• Your instructions:
Although the records contain pictures, only their text should be reproduced, exactly as written.

Stored items from a collection
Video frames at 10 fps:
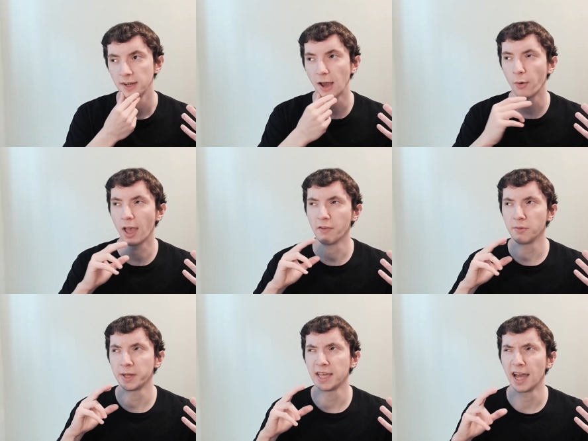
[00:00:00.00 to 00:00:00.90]
Now,
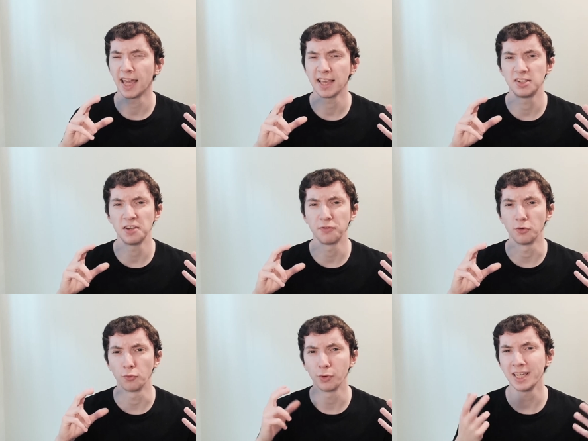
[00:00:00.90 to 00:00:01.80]
everybody kind of has
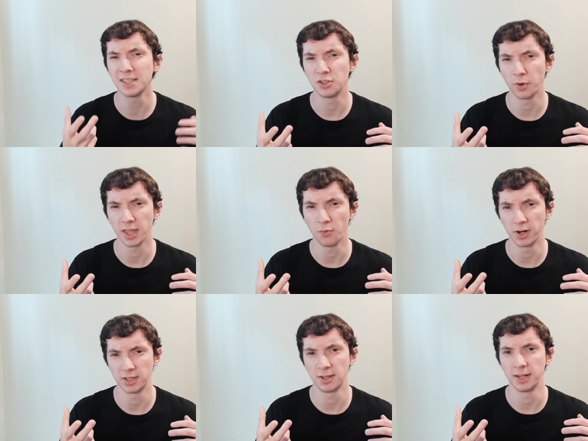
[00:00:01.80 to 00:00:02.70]
different reasons why they
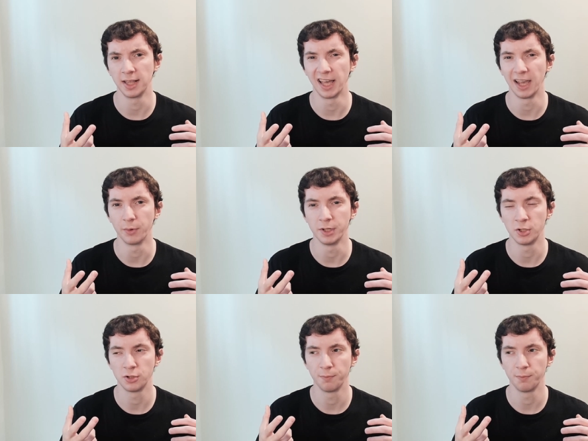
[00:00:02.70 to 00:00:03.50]
want to study a language,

• Output for this task:
Video frames at 10 fps:
[00:00:00.00 to 00:00:00.90]
Now,
[00:00:00.90 to 00:00:01.80]
everybody kind of has
[00:00:01.80 to 00:00:02.70]
different reasons why they
[00:00:02.70 to 00:00:03.50]
want to study a language,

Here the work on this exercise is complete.